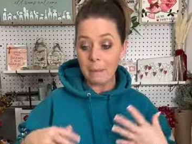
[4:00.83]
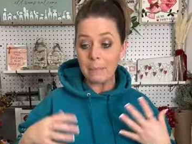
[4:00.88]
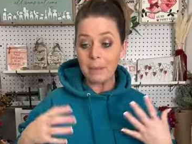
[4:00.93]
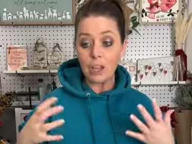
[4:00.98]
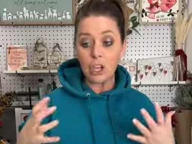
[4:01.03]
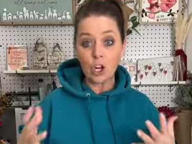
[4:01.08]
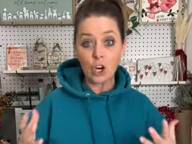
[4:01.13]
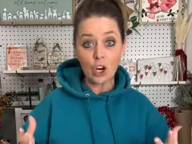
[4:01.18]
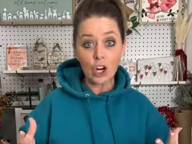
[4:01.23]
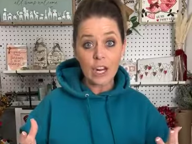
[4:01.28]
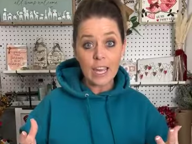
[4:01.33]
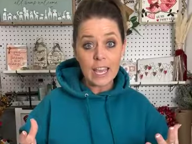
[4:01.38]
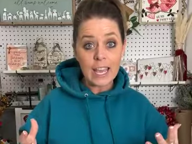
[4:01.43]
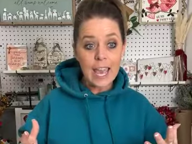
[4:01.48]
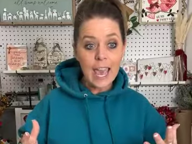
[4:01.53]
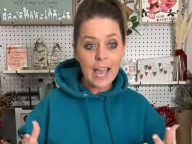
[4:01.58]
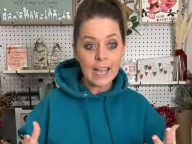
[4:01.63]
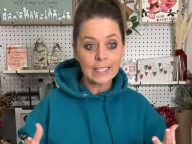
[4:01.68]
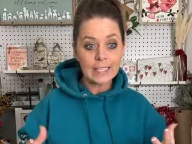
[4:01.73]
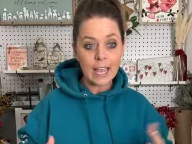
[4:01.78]
I'm
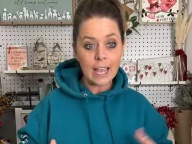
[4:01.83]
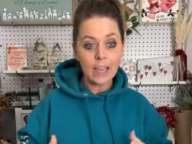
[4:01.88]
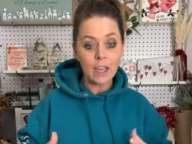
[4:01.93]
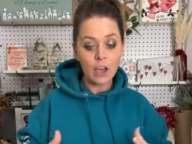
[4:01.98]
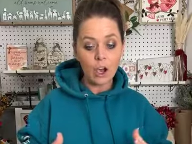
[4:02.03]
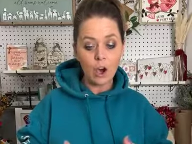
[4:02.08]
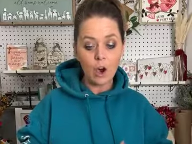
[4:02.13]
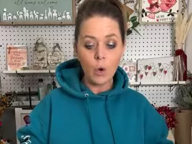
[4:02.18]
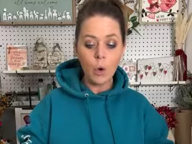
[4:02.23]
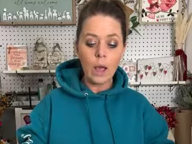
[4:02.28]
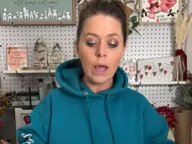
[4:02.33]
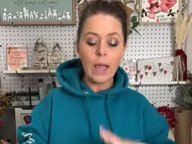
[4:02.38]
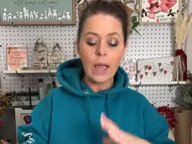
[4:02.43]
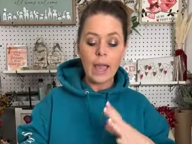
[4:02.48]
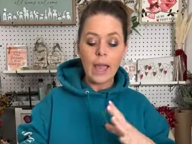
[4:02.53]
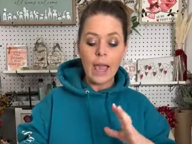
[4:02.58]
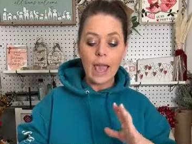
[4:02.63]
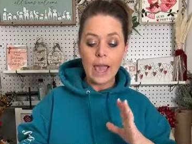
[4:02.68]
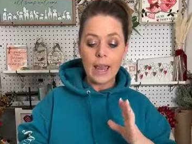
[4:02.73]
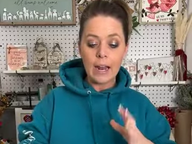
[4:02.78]
learning as I go,
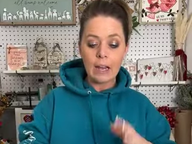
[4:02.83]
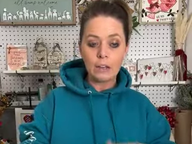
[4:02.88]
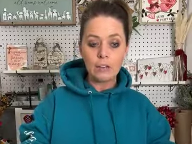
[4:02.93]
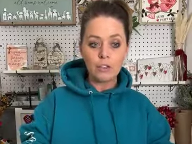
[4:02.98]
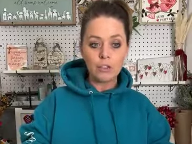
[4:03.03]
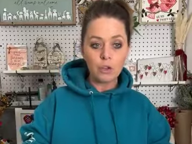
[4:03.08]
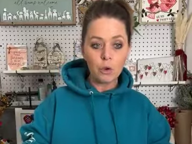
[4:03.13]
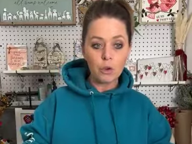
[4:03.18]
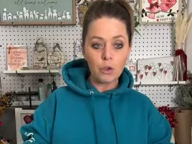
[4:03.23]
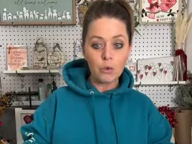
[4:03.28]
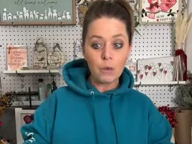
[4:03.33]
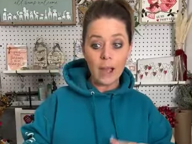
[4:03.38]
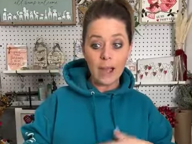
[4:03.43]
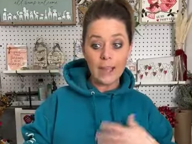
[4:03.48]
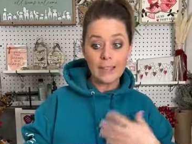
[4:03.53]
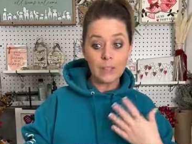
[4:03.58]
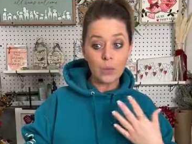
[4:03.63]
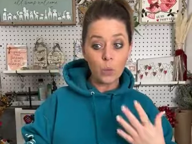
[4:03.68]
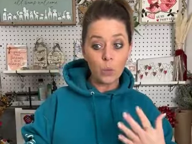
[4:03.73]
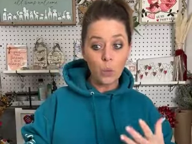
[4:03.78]
and I'll show you
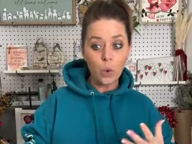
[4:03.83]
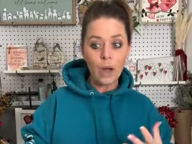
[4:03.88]
guys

━━━

ASSIGNMENT |
Your answer must be an exact copy of the listing, minus its pictures.

OUTPUT FOR THIS EXERCISE |
[4:00.83]
[4:00.88]
[4:00.93]
[4:00.98]
[4:01.03]
[4:01.08]
[4:01.13]
[4:01.18]
[4:01.23]
[4:01.28]
[4:01.33]
[4:01.38]
[4:01.43]
[4:01.48]
[4:01.53]
[4:01.58]
[4:01.63]
[4:01.68]
[4:01.73]
[4:01.78]
I'm
[4:01.83]
[4:01.88]
[4:01.93]
[4:01.98]
[4:02.03]
[4:02.08]
[4:02.13]
[4:02.18]
[4:02.23]
[4:02.28]
[4:02.33]
[4:02.38]
[4:02.43]
[4:02.48]
[4:02.53]
[4:02.58]
[4:02.63]
[4:02.68]
[4:02.73]
[4:02.78]
learning as I go,
[4:02.83]
[4:02.88]
[4:02.93]
[4:02.98]
[4:03.03]
[4:03.08]
[4:03.13]
[4:03.18]
[4:03.23]
[4:03.28]
[4:03.33]
[4:03.38]
[4:03.43]
[4:03.48]
[4:03.53]
[4:03.58]
[4:03.63]
[4:03.68]
[4:03.73]
[4:03.78]
and I'll show you
[4:03.83]
[4:03.88]
guys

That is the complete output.